(Data excerpts)

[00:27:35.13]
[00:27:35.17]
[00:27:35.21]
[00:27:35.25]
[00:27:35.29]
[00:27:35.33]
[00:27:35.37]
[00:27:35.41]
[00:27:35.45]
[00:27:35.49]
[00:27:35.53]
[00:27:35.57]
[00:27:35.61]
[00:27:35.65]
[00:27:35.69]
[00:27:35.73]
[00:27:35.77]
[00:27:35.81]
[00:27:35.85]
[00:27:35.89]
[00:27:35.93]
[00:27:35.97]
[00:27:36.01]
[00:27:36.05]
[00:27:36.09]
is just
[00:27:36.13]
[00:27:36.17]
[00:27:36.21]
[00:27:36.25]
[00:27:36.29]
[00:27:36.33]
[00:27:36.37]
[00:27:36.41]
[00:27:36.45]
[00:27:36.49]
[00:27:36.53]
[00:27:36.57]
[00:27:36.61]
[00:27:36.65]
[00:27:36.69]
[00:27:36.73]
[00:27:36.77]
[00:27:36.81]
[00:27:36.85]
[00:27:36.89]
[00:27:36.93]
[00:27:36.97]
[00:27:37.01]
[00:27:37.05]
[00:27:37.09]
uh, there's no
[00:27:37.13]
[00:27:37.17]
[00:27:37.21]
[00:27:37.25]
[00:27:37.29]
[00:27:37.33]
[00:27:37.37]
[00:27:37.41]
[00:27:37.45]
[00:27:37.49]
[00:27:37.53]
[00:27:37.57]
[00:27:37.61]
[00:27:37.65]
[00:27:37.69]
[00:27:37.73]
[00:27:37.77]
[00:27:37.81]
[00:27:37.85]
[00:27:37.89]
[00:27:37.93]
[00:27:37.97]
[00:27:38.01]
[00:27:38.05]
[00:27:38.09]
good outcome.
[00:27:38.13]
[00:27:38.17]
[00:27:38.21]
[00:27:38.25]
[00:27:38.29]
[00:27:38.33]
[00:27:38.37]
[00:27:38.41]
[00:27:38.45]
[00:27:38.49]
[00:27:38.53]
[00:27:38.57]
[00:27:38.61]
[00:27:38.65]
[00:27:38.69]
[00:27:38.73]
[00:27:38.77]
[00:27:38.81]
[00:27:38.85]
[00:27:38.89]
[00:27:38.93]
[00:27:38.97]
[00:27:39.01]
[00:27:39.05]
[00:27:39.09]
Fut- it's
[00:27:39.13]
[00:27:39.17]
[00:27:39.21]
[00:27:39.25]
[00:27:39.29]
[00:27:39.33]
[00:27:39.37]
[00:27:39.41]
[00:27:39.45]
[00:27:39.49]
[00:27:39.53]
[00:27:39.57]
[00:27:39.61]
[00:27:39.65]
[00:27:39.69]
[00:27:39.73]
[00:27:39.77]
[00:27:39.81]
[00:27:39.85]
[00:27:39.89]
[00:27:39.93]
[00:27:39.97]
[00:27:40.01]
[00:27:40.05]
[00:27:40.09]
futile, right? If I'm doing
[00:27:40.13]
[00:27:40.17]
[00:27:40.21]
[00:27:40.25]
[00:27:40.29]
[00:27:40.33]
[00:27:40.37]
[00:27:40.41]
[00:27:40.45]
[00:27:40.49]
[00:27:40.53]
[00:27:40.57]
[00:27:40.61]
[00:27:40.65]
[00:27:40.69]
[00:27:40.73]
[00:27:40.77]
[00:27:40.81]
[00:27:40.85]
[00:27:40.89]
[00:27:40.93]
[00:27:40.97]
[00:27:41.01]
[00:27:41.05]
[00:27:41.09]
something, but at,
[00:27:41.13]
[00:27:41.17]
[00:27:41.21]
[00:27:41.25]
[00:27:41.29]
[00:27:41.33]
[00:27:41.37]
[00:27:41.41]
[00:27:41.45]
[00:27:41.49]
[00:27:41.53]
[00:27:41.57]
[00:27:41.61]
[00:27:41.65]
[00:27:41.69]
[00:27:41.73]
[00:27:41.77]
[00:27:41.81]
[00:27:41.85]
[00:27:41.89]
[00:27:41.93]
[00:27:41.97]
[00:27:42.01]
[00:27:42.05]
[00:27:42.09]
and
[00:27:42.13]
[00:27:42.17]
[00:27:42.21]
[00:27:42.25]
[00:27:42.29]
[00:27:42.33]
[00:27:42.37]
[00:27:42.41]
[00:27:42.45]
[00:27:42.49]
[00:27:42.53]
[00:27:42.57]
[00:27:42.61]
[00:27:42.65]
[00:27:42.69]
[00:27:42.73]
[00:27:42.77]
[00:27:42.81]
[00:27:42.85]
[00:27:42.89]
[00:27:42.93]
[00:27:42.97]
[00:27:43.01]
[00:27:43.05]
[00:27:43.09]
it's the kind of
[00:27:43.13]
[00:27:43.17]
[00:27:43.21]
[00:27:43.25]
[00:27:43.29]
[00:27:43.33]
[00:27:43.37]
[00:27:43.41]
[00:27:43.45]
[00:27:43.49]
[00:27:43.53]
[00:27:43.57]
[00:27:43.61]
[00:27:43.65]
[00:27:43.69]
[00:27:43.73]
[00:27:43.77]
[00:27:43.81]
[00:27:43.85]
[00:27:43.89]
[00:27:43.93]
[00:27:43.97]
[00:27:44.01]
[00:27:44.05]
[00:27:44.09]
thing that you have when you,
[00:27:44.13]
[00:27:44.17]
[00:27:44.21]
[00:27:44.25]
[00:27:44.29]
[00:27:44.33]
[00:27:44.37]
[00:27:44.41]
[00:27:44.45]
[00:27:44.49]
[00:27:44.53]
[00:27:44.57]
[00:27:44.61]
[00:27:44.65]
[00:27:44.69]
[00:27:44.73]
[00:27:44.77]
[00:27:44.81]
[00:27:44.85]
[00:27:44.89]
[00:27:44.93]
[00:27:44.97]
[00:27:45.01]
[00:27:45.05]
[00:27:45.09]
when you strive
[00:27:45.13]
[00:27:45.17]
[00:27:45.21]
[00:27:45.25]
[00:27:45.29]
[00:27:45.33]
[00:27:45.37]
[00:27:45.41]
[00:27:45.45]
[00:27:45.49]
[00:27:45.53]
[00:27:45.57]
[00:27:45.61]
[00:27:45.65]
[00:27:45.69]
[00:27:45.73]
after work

(End Data excerpts)

* Task brief *
Retype the whole of the listing. Nothing may be altered or omitted.

* Solved exercise *
[00:27:35.13]
[00:27:35.17]
[00:27:35.21]
[00:27:35.25]
[00:27:35.29]
[00:27:35.33]
[00:27:35.37]
[00:27:35.41]
[00:27:35.45]
[00:27:35.49]
[00:27:35.53]
[00:27:35.57]
[00:27:35.61]
[00:27:35.65]
[00:27:35.69]
[00:27:35.73]
[00:27:35.77]
[00:27:35.81]
[00:27:35.85]
[00:27:35.89]
[00:27:35.93]
[00:27:35.97]
[00:27:36.01]
[00:27:36.05]
[00:27:36.09]
is just
[00:27:36.13]
[00:27:36.17]
[00:27:36.21]
[00:27:36.25]
[00:27:36.29]
[00:27:36.33]
[00:27:36.37]
[00:27:36.41]
[00:27:36.45]
[00:27:36.49]
[00:27:36.53]
[00:27:36.57]
[00:27:36.61]
[00:27:36.65]
[00:27:36.69]
[00:27:36.73]
[00:27:36.77]
[00:27:36.81]
[00:27:36.85]
[00:27:36.89]
[00:27:36.93]
[00:27:36.97]
[00:27:37.01]
[00:27:37.05]
[00:27:37.09]
uh, there's no
[00:27:37.13]
[00:27:37.17]
[00:27:37.21]
[00:27:37.25]
[00:27:37.29]
[00:27:37.33]
[00:27:37.37]
[00:27:37.41]
[00:27:37.45]
[00:27:37.49]
[00:27:37.53]
[00:27:37.57]
[00:27:37.61]
[00:27:37.65]
[00:27:37.69]
[00:27:37.73]
[00:27:37.77]
[00:27:37.81]
[00:27:37.85]
[00:27:37.89]
[00:27:37.93]
[00:27:37.97]
[00:27:38.01]
[00:27:38.05]
[00:27:38.09]
good outcome.
[00:27:38.13]
[00:27:38.17]
[00:27:38.21]
[00:27:38.25]
[00:27:38.29]
[00:27:38.33]
[00:27:38.37]
[00:27:38.41]
[00:27:38.45]
[00:27:38.49]
[00:27:38.53]
[00:27:38.57]
[00:27:38.61]
[00:27:38.65]
[00:27:38.69]
[00:27:38.73]
[00:27:38.77]
[00:27:38.81]
[00:27:38.85]
[00:27:38.89]
[00:27:38.93]
[00:27:38.97]
[00:27:39.01]
[00:27:39.05]
[00:27:39.09]
Fut- it's
[00:27:39.13]
[00:27:39.17]
[00:27:39.21]
[00:27:39.25]
[00:27:39.29]
[00:27:39.33]
[00:27:39.37]
[00:27:39.41]
[00:27:39.45]
[00:27:39.49]
[00:27:39.53]
[00:27:39.57]
[00:27:39.61]
[00:27:39.65]
[00:27:39.69]
[00:27:39.73]
[00:27:39.77]
[00:27:39.81]
[00:27:39.85]
[00:27:39.89]
[00:27:39.93]
[00:27:39.97]
[00:27:40.01]
[00:27:40.05]
[00:27:40.09]
futile, right? If I'm doing
[00:27:40.13]
[00:27:40.17]
[00:27:40.21]
[00:27:40.25]
[00:27:40.29]
[00:27:40.33]
[00:27:40.37]
[00:27:40.41]
[00:27:40.45]
[00:27:40.49]
[00:27:40.53]
[00:27:40.57]
[00:27:40.61]
[00:27:40.65]
[00:27:40.69]
[00:27:40.73]
[00:27:40.77]
[00:27:40.81]
[00:27:40.85]
[00:27:40.89]
[00:27:40.93]
[00:27:40.97]
[00:27:41.01]
[00:27:41.05]
[00:27:41.09]
something, but at,
[00:27:41.13]
[00:27:41.17]
[00:27:41.21]
[00:27:41.25]
[00:27:41.29]
[00:27:41.33]
[00:27:41.37]
[00:27:41.41]
[00:27:41.45]
[00:27:41.49]
[00:27:41.53]
[00:27:41.57]
[00:27:41.61]
[00:27:41.65]
[00:27:41.69]
[00:27:41.73]
[00:27:41.77]
[00:27:41.81]
[00:27:41.85]
[00:27:41.89]
[00:27:41.93]
[00:27:41.97]
[00:27:42.01]
[00:27:42.05]
[00:27:42.09]
and
[00:27:42.13]
[00:27:42.17]
[00:27:42.21]
[00:27:42.25]
[00:27:42.29]
[00:27:42.33]
[00:27:42.37]
[00:27:42.41]
[00:27:42.45]
[00:27:42.49]
[00:27:42.53]
[00:27:42.57]
[00:27:42.61]
[00:27:42.65]
[00:27:42.69]
[00:27:42.73]
[00:27:42.77]
[00:27:42.81]
[00:27:42.85]
[00:27:42.89]
[00:27:42.93]
[00:27:42.97]
[00:27:43.01]
[00:27:43.05]
[00:27:43.09]
it's the kind of
[00:27:43.13]
[00:27:43.17]
[00:27:43.21]
[00:27:43.25]
[00:27:43.29]
[00:27:43.33]
[00:27:43.37]
[00:27:43.41]
[00:27:43.45]
[00:27:43.49]
[00:27:43.53]
[00:27:43.57]
[00:27:43.61]
[00:27:43.65]
[00:27:43.69]
[00:27:43.73]
[00:27:43.77]
[00:27:43.81]
[00:27:43.85]
[00:27:43.89]
[00:27:43.93]
[00:27:43.97]
[00:27:44.01]
[00:27:44.05]
[00:27:44.09]
thing that you have when you,
[00:27:44.13]
[00:27:44.17]
[00:27:44.21]
[00:27:44.25]
[00:27:44.29]
[00:27:44.33]
[00:27:44.37]
[00:27:44.41]
[00:27:44.45]
[00:27:44.49]
[00:27:44.53]
[00:27:44.57]
[00:27:44.61]
[00:27:44.65]
[00:27:44.69]
[00:27:44.73]
[00:27:44.77]
[00:27:44.81]
[00:27:44.85]
[00:27:44.89]
[00:27:44.93]
[00:27:44.97]
[00:27:45.01]
[00:27:45.05]
[00:27:45.09]
when you strive
[00:27:45.13]
[00:27:45.17]
[00:27:45.21]
[00:27:45.25]
[00:27:45.29]
[00:27:45.33]
[00:27:45.37]
[00:27:45.41]
[00:27:45.45]
[00:27:45.49]
[00:27:45.53]
[00:27:45.57]
[00:27:45.61]
[00:27:45.65]
[00:27:45.69]
[00:27:45.73]
after work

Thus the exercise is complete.